BYD’s Past Plug-In Sales Means It Has 290,000 Credits, Worth $440 Million
BYD is a big winner with the upcoming New Energy Vehicle (AKA plug-in vehicle) quota and credit system in China, while at the same time, will hit many foreign manufacturers with low EV sales already operating in the region hard.
The Chinese company has well outsold any other manufacturers (96,000 last year according to Nikkei), and has already amassed more than 290,000 credits worth $440 million (at more than $1,500 a pop).
Those credits will be especially valuable to BYD when the quota system is first enforced in 2019 – with requirements to have credits covering 10% of light vehicle sales (olug-ins can range from one to several credits depending on their abilities).
As with the ZEV system in California, for those automakers who are unable to sell enough plug-ins, and thus secure required credits, will need to look to those other OEMs with excess inventory – enter BYD one suspects.

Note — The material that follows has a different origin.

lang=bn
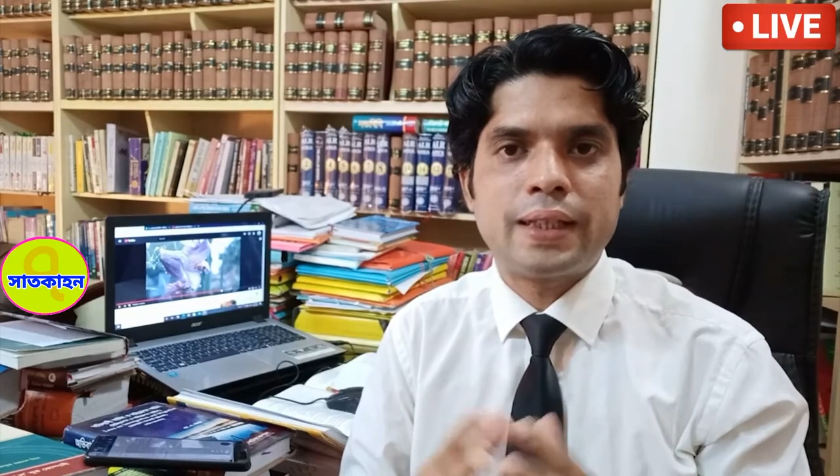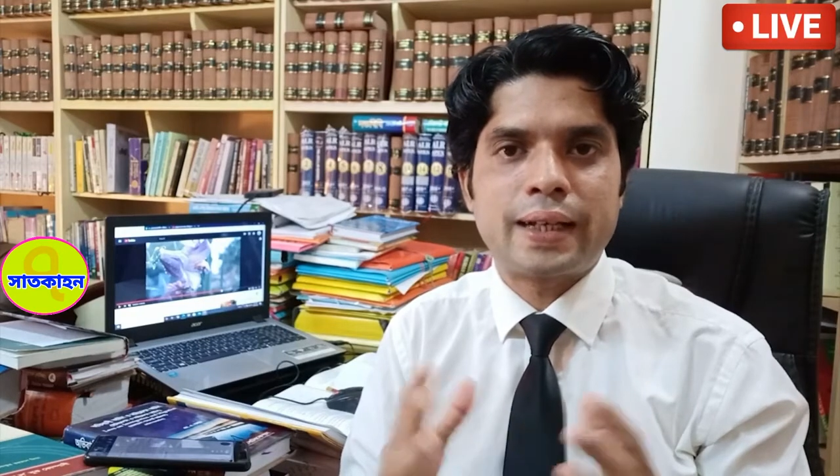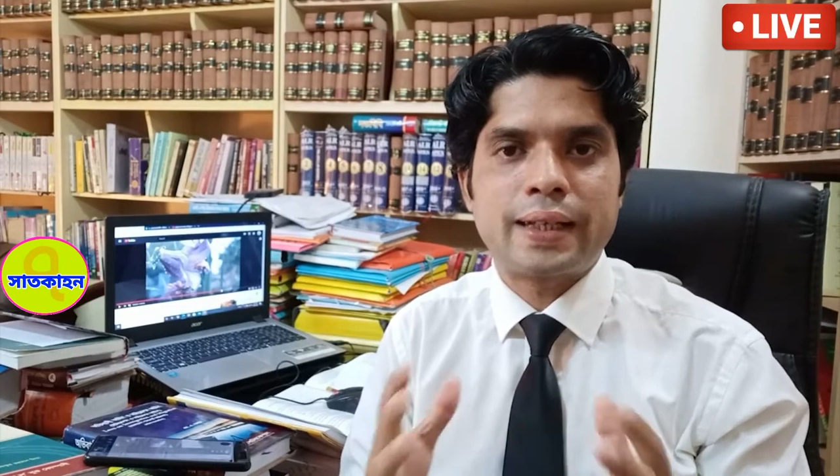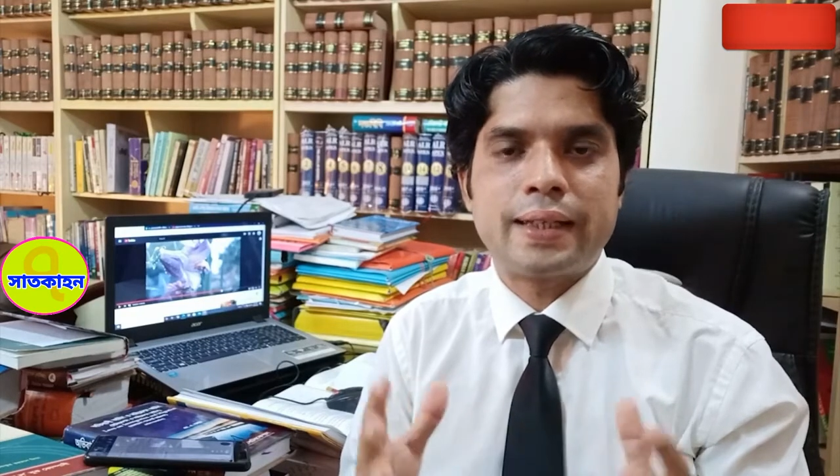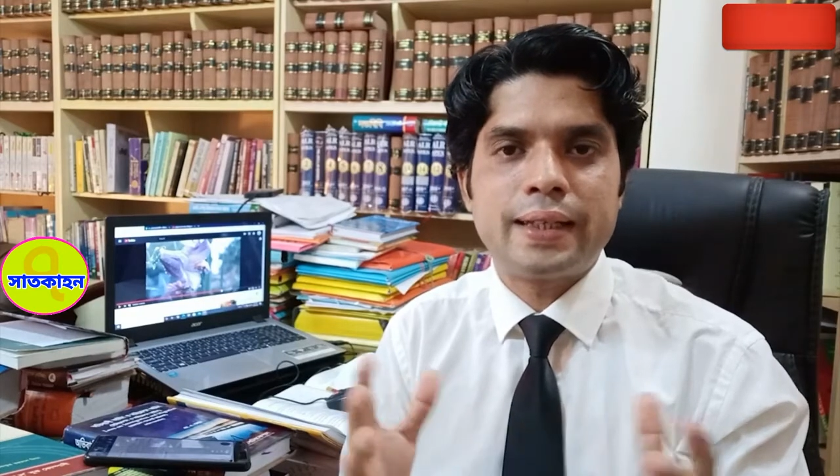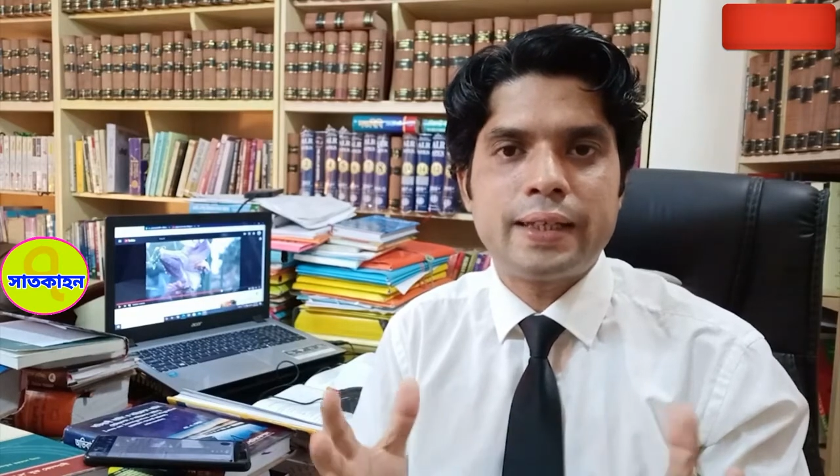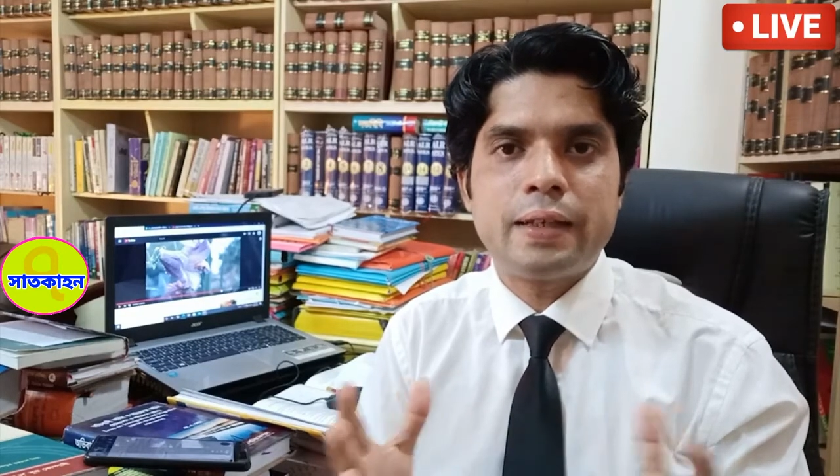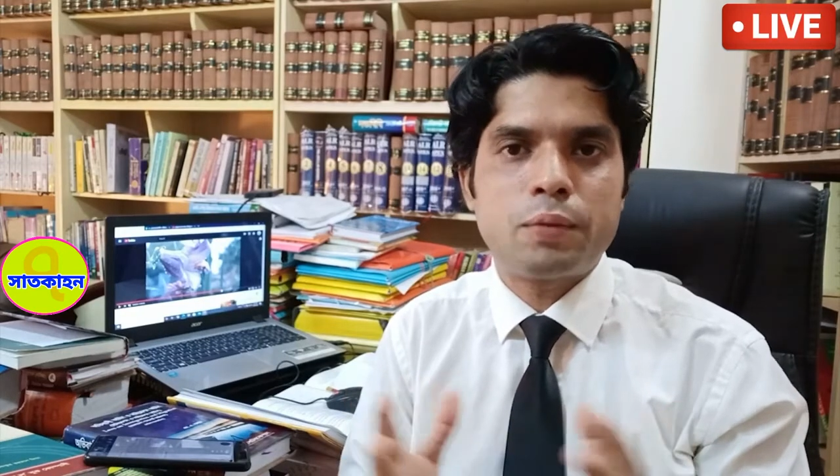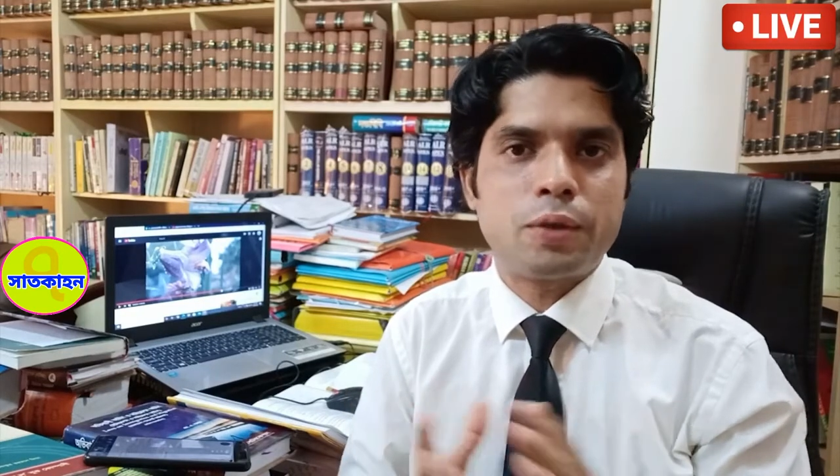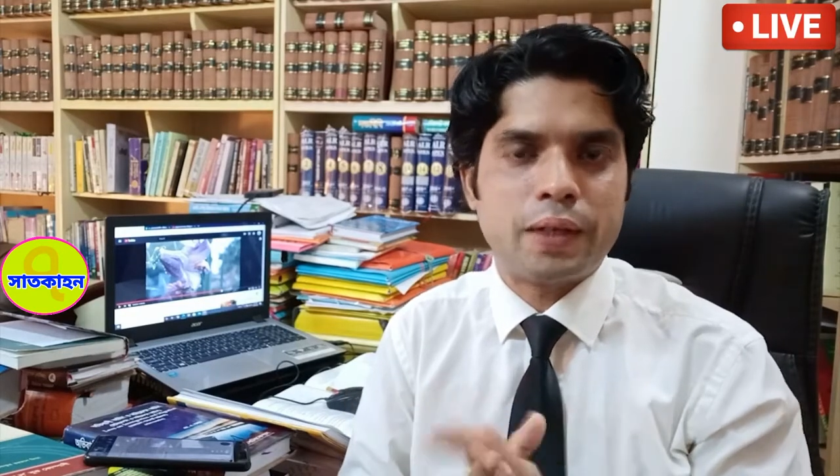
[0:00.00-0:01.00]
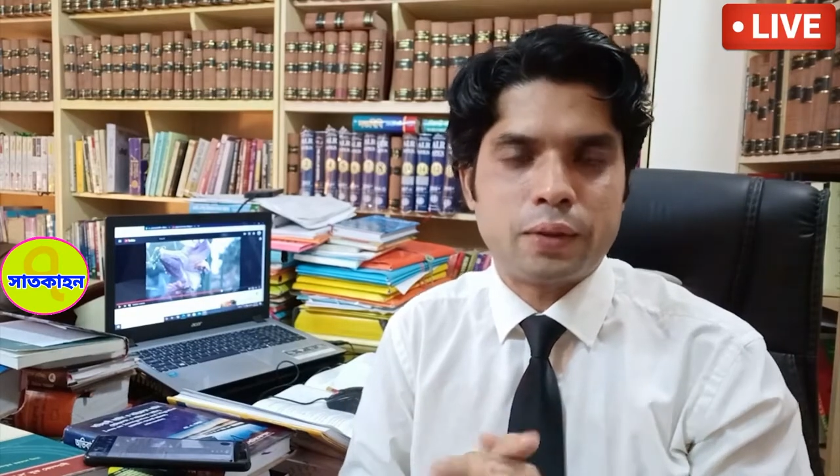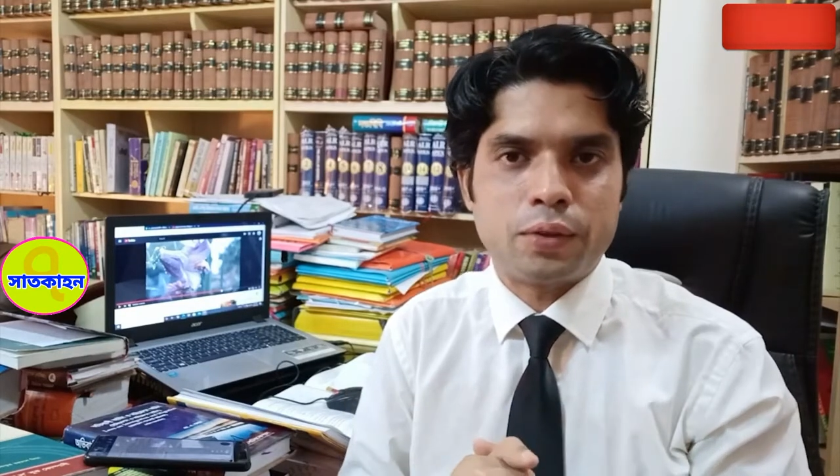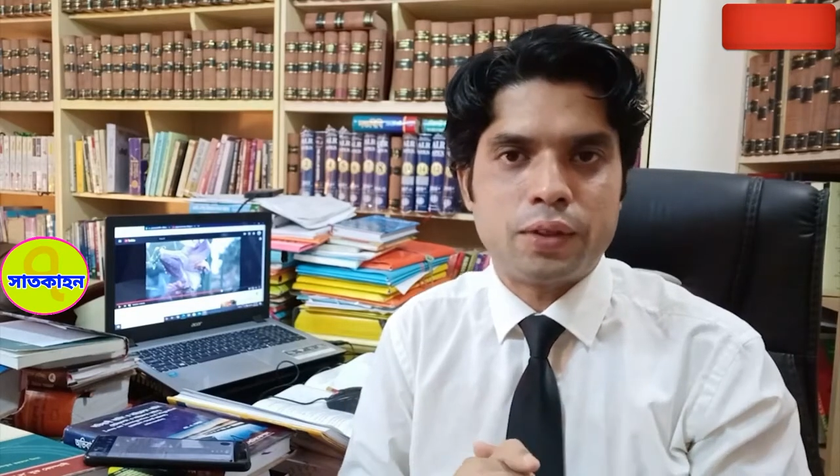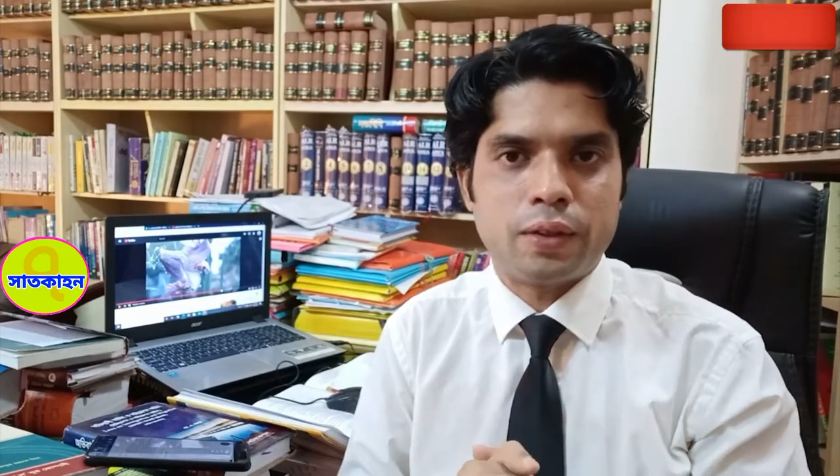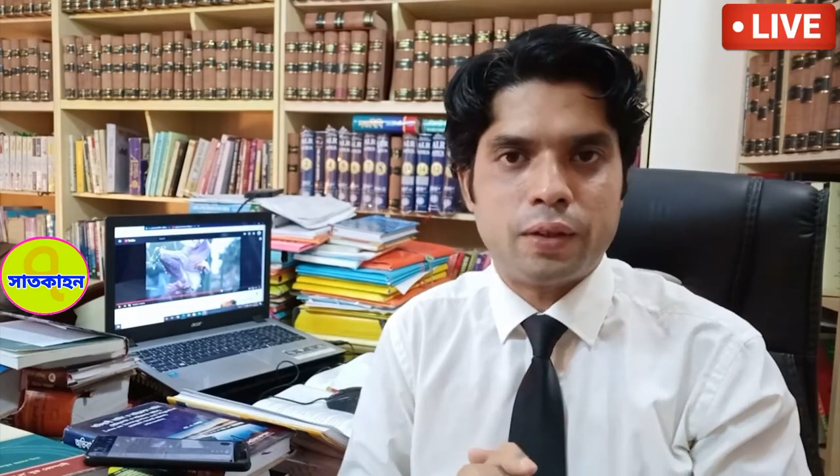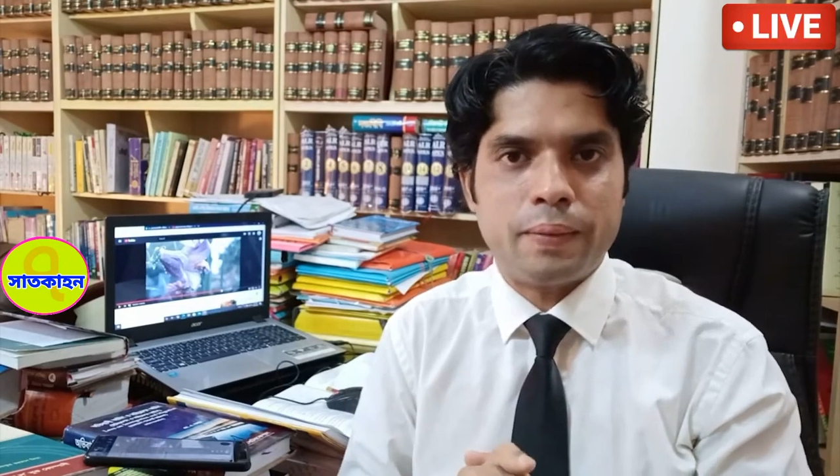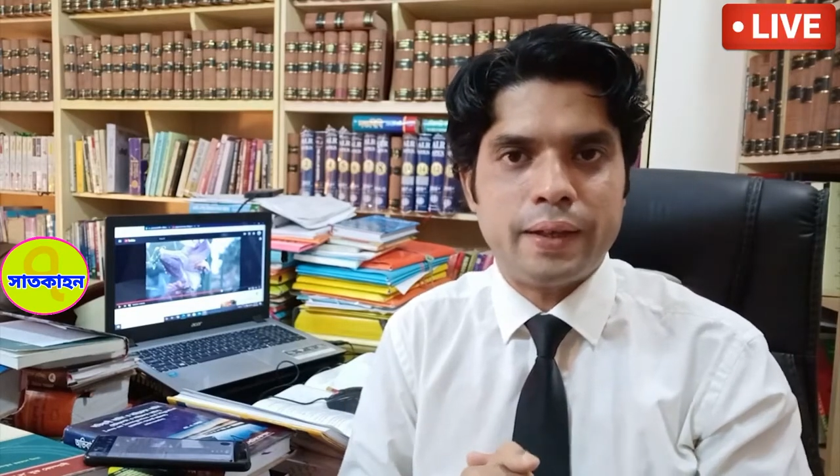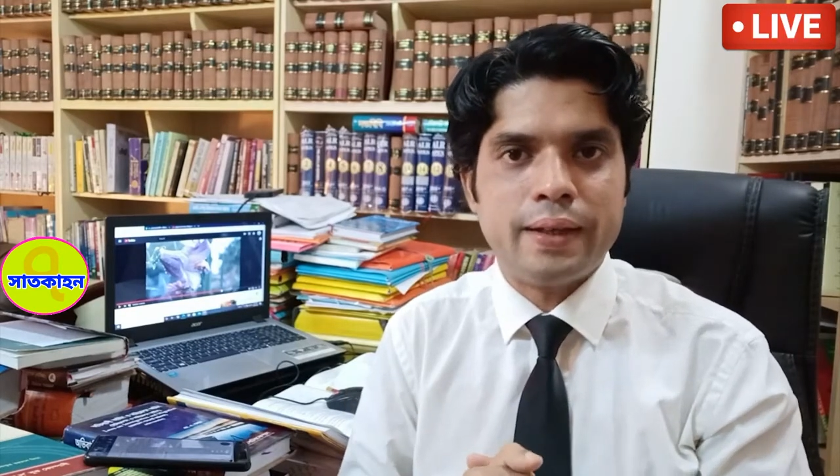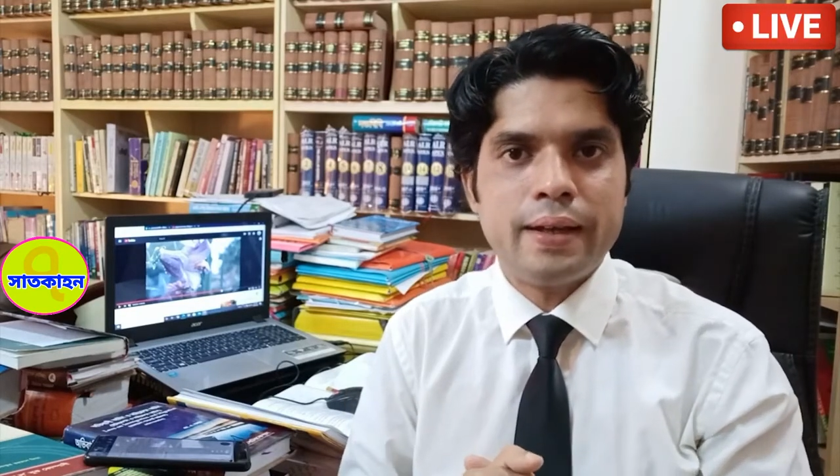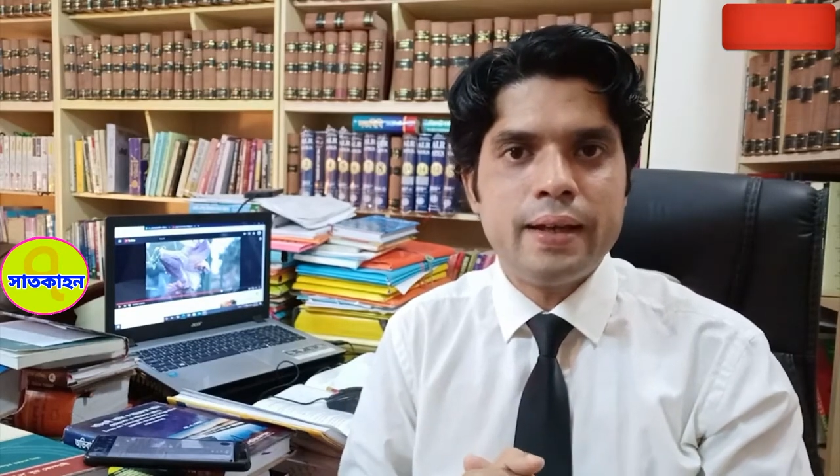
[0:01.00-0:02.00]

তাকে কি কি প্রমাণ করতে হবে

As a result, BYD’s stock prices have surged as the company continues to sell 5-digits worth of EVs each month in China, and in three years time, those credits could add billions of dollars of additional revenues – most of which goes straight to the bottom line.
“BYD’s stock rose to HK$83.7 on Oct. 9 from around HK$50 in the earlier half of September. It currently hovers around the upper HK$70s level, making U.S. investor Warren Buffett’s 2008 bet on the relatively unknown company look like a stroke of genius.”
On the flip-side, it’s not so much good news for most manufacturers from Europe, U.S., Japan and South Korea, because their competitiveness will again decrease. Although anyone who has been watching the market, knew this day was coming, and that China was going to be ground-zero for volume plug-in vehicle sales; so it might also be a case of ‘you snooze…you lose’ at the same time.
“Beijing has enabled Chinese automakers to dominate the domestic market for green cars by shutting out foreign manufacturers and providing subsidies to support domestic producers. The government’s sudden announcement of the strict regulations drew protests from foreign automakers.
The decision has failed to give non-Chinese makers enough time to prepare, such as building new plants and designing new models, effectively ensuring fines or forcing them to buy high-priced credits from Chinese manufacturers once the regulations go into effect.”